Mobiliser les évaluations internationales "pour savoir ce qui fonctionne" (Dehaene)
Paru dans Scolaire le jeudi 06 mars 2025.
"Il n’y a plus de contestations sur les résultats des évaluations internationales." C’est la première conclusion que tire Stanislas Dehaene du colloque sur les enquêtes internationales qui s’est tenu hier 5 mars (voir TE ici). Pour le président du Conseil scientifique de l’Éducation nationale (CSEN), qui a présenté une brève synthèse à l’issue de la journée, un consensus s’est établi sur l’intérêt de ces enquêtes. Il a par ailleurs ajouté que "nos évaluations internes convergent avec celles internationales".
Plusieurs systèmes éducatifs dans différents pays du monde ont été présentés durant la table-ronde. Cette diversité a amené Stanislas Dehaene à souligner "l’importance et l’intérêt d’aller voir à l’étranger". Ce dernier suggère d’envoyer les enseignants et les formateurs à l’étranger, notamment à Singapour où la "rationalité" de l'organisation est "un modèle". Le Maroc est lui aussi un "modèle d’action extrêmement énergique" dont il serait intéressant de s’inspirer, estime-t-il, invitant à continuer les échanges avec ce pays.

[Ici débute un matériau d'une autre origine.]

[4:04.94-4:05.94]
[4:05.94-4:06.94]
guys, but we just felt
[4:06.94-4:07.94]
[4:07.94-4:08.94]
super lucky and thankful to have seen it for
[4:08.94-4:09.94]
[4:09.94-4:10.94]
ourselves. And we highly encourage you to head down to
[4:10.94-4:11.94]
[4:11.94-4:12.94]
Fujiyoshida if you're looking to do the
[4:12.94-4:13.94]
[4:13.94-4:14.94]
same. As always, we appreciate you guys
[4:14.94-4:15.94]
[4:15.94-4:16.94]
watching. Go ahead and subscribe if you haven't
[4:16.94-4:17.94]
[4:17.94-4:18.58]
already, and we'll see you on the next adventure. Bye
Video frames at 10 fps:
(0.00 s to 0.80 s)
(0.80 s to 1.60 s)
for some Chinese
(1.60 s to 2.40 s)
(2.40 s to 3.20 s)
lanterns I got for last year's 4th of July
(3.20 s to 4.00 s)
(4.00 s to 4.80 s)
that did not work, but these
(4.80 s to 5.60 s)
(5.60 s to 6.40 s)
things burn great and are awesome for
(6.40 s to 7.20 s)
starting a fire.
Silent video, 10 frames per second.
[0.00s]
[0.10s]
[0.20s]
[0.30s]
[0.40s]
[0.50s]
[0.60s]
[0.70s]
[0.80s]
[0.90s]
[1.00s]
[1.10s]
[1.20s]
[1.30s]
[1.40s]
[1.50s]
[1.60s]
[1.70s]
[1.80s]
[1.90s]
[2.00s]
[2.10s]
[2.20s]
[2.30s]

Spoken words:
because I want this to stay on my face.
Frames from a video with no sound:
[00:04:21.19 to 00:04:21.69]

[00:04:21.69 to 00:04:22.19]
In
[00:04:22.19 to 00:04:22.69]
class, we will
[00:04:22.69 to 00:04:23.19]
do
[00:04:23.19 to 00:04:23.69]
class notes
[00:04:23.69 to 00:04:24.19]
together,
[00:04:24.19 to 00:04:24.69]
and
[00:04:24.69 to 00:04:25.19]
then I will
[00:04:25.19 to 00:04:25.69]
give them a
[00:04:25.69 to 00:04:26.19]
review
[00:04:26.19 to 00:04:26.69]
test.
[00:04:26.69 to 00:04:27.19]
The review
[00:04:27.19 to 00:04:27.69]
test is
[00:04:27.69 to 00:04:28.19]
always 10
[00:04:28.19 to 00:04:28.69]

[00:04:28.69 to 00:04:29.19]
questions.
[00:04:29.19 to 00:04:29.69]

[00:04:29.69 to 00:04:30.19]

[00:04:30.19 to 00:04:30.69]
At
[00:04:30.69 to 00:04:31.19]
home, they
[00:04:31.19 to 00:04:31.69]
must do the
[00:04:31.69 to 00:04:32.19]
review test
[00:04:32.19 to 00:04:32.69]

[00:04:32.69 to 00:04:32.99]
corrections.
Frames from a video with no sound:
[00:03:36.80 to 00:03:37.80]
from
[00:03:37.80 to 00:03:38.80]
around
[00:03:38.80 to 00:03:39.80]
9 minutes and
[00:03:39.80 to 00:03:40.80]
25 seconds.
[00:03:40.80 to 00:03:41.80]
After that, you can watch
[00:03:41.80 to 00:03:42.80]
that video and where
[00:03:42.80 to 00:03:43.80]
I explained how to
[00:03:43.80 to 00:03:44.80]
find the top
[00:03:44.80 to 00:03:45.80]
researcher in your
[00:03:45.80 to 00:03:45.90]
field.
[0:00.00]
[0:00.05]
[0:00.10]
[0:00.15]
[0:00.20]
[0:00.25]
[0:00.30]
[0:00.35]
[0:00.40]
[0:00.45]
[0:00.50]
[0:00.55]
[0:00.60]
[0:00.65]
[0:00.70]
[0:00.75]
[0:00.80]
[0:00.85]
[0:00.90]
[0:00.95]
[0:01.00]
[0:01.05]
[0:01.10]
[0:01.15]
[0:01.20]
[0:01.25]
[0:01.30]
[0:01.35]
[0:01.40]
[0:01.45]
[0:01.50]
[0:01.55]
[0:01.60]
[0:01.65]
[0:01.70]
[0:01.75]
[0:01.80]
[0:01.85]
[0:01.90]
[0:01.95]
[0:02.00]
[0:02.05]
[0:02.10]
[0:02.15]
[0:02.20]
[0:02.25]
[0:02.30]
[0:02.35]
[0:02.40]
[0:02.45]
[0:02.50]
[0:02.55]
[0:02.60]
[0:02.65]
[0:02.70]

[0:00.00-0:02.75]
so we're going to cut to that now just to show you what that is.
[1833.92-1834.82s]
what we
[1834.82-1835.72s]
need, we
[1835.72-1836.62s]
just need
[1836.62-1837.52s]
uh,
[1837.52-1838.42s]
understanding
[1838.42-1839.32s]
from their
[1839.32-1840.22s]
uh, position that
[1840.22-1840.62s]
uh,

L’investissement dans l’éducation doit être poursuivi, alors que la France, en comparaison de l’Allemagne, de la Grande-Bretagne ou encore des Etats-Unis, investit moins par élève, souligne le président du CSEN pour qui l’investissement est à diriger en priorité vers le renforcement de l’attractivité du métier et la formation. Denier point à retenir : l’importance du bien-être et de la confiance en soi des élèves. Il faut aller vers plus de "coopération entre élèves", alors que la France est "le dernier de l’OCDE" en la matière.
Le président du CSEN se dit "optimiste" face aux changements à venir et rappelle l’intérêt de mobiliser les résultats des évaluations internationales, celles-ci permettant "de savoir ce qui marche ou ne marche pas" et qui sont de plus en plus reprises par des professeurs "enthousiastes" pour faire évoluer leurs pratiques pédagogiques.